Running a MySQL Group Replication Cluster With AI

I’ve run both Galera and MySQL Group Replication in production, and the thing nobody tells you when you adopt synchronous clustering is that the failure modes are completely different from classic asynchronous replication. A normal replica falls behind and you debug a pipeline. A clustered node, by contrast, can get expelled, refuse writes because the cluster lost quorum, or throttle the whole group to a crawl because one slow member triggered flow control. The status you need to read isn’t SHOW REPLICA STATUS anymore — it’s performance_schema.replication_group_members and a pile of group-level counters that most DBAs only look at when something is already on fire.

I use AI the way I’d use a sharp junior who has read every line of the documentation but has never touched my cluster: it interprets the status dump fast and structurally, and I verify every conclusion against the actual nodes — on a replica or a staging cluster — before I touch the primary. Let me walk through how I think about it.

Single-Primary vs Multi-Primary

The first decision is mode. Group Replication defaults to single-primary: one node accepts writes, the rest are read-only (super_read_only=ON), and on failure the group elects a new primary automatically. This is what I run almost everywhere because it sidesteps the hardest class of problems — write conflicts between nodes.

Multi-primary lets every node accept writes. It sounds great until two nodes commit conflicting changes to the same row in the same instant. Group Replication resolves this with certification: each transaction is checked against the others’ write-sets, and the loser of a conflict gets a rollback with a deadlock-style error. Galera behaves the same way.
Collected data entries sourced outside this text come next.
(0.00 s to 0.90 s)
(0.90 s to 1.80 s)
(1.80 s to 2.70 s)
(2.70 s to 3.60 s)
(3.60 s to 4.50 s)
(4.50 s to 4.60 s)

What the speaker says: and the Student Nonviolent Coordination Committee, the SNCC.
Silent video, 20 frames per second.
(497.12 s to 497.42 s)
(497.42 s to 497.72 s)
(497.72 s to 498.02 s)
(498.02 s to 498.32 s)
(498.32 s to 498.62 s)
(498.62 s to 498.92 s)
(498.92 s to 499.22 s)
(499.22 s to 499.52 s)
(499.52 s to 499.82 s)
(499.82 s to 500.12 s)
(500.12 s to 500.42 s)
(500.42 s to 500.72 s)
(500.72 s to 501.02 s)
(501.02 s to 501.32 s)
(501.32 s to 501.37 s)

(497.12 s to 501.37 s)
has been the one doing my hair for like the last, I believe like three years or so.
If your application isn’t written to retry those, multi-primary will hand you intermittent failures that look like phantom deadlocks.

-- Which mode am I actually running?
SELECT @@group_replication_single_primary_mode;

-- Who is the current primary in single-primary mode?
SELECT MEMBER_HOST, MEMBER_ROLE, MEMBER_STATE
FROM performance_schema.replication_group_members;

Reading replication_group_members

This view is the heartbeat of the cluster. Every node should appear, every node should be ONLINE, and exactly one should be PRIMARY in single-primary mode.

SELECT MEMBER_ID, MEMBER_HOST, MEMBER_PORT, MEMBER_STATE, MEMBER_ROLE
FROM performance_schema.replication_group_members;

The states that matter:

ONLINE — healthy, participating, applying transactions.
RECOVERING — joined the group and is catching up via distributed recovery. Normal briefly; alarming if it sticks.
UNREACHABLE — the local node can’t talk to it. This is the one that precedes quorum loss.
ERROR — the node hit an applier or recovery error and dropped out.

When a member goes UNREACHABLE, the clock starts. Group Replication needs a majority of the configured membership to be reachable to keep accepting writes. Lose the majority and the surviving minority blocks all writes to protect consistency — it will not split-brain. That’s the feature working, even though it feels like an outage.

Quorum and the Partition You Didn’t Plan For

A three-node cluster tolerates one failure. Lose two and the remaining node has no quorum: it sits there ONLINE but refuses writes, and replication_group_members shows the dead nodes as UNREACHABLE indefinitely. This is the moment people panic and do something destructive.

If you’ve genuinely lost the other nodes and confirmed they aren’t coming back, you force a new membership on the survivor:

-- Survivor's own address:port, only after confirming the others are truly gone
SET GLOBAL group_replication_force_members = '10.0.0.11:33061';
-- Clear it again immediately afterward
SET GLOBAL group_replication_force_members = '';

I treat force_members like a fire axe behind glass. Run it while a “dead” node is actually just partitioned and you create the split-brain the system was designed to prevent. I always check ICMP and the group-communication port from the survivor before considering it.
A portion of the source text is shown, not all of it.